(PROVIDED INFORMATION begins)

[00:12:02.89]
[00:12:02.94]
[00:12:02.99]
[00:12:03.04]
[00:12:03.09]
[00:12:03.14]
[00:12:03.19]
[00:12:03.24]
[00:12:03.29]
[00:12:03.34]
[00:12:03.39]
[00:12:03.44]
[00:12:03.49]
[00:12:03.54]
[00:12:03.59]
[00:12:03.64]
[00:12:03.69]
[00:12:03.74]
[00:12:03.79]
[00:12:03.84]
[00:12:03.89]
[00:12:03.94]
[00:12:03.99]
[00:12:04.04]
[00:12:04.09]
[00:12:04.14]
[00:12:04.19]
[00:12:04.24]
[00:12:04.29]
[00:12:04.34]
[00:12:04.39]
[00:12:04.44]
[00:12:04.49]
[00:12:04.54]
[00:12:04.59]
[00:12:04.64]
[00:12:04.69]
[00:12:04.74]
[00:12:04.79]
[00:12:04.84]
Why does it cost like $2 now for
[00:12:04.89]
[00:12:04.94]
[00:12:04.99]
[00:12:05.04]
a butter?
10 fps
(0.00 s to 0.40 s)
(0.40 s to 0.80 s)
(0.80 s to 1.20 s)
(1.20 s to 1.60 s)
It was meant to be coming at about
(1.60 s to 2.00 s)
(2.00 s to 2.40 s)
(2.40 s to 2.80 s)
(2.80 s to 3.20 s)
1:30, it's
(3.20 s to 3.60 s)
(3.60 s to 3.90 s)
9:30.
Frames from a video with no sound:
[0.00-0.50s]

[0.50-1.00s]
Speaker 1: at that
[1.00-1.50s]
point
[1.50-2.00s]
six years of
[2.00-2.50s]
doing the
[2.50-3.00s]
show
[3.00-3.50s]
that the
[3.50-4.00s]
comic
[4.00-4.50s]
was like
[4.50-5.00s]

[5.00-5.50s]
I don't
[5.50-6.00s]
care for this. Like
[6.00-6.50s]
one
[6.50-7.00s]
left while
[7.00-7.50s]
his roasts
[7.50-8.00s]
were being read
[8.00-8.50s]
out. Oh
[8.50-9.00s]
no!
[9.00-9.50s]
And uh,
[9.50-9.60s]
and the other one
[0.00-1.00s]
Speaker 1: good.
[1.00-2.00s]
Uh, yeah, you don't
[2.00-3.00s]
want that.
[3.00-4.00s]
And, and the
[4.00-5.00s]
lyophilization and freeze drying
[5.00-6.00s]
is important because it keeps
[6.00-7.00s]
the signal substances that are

(PROVIDED INFORMATION ends)

_YOUR INSTRUCTIONS_.
An exact copy of every entry above is the expected answer.

_EXPECTED ANSWER_.
[00:12:02.89]
[00:12:02.94]
[00:12:02.99]
[00:12:03.04]
[00:12:03.09]
[00:12:03.14]
[00:12:03.19]
[00:12:03.24]
[00:12:03.29]
[00:12:03.34]
[00:12:03.39]
[00:12:03.44]
[00:12:03.49]
[00:12:03.54]
[00:12:03.59]
[00:12:03.64]
[00:12:03.69]
[00:12:03.74]
[00:12:03.79]
[00:12:03.84]
[00:12:03.89]
[00:12:03.94]
[00:12:03.99]
[00:12:04.04]
[00:12:04.09]
[00:12:04.14]
[00:12:04.19]
[00:12:04.24]
[00:12:04.29]
[00:12:04.34]
[00:12:04.39]
[00:12:04.44]
[00:12:04.49]
[00:12:04.54]
[00:12:04.59]
[00:12:04.64]
[00:12:04.69]
[00:12:04.74]
[00:12:04.79]
[00:12:04.84]
Why does it cost like $2 now for
[00:12:04.89]
[00:12:04.94]
[00:12:04.99]
[00:12:05.04]
a butter?
10 fps
(0.00 s to 0.40 s)
(0.40 s to 0.80 s)
(0.80 s to 1.20 s)
(1.20 s to 1.60 s)
It was meant to be coming at about
(1.60 s to 2.00 s)
(2.00 s to 2.40 s)
(2.40 s to 2.80 s)
(2.80 s to 3.20 s)
1:30, it's
(3.20 s to 3.60 s)
(3.60 s to 3.90 s)
9:30.
Frames from a video with no sound:
[0.00-0.50s]

[0.50-1.00s]
Speaker 1: at that
[1.00-1.50s]
point
[1.50-2.00s]
six years of
[2.00-2.50s]
doing the
[2.50-3.00s]
show
[3.00-3.50s]
that the
[3.50-4.00s]
comic
[4.00-4.50s]
was like
[4.50-5.00s]

[5.00-5.50s]
I don't
[5.50-6.00s]
care for this. Like
[6.00-6.50s]
one
[6.50-7.00s]
left while
[7.00-7.50s]
his roasts
[7.50-8.00s]
were being read
[8.00-8.50s]
out. Oh
[8.50-9.00s]
no!
[9.00-9.50s]
And uh,
[9.50-9.60s]
and the other one
[0.00-1.00s]
Speaker 1: good.
[1.00-2.00s]
Uh, yeah, you don't
[2.00-3.00s]
want that.
[3.00-4.00s]
And, and the
[4.00-5.00s]
lyophilization and freeze drying
[5.00-6.00s]
is important because it keeps
[6.00-7.00s]
the signal substances that are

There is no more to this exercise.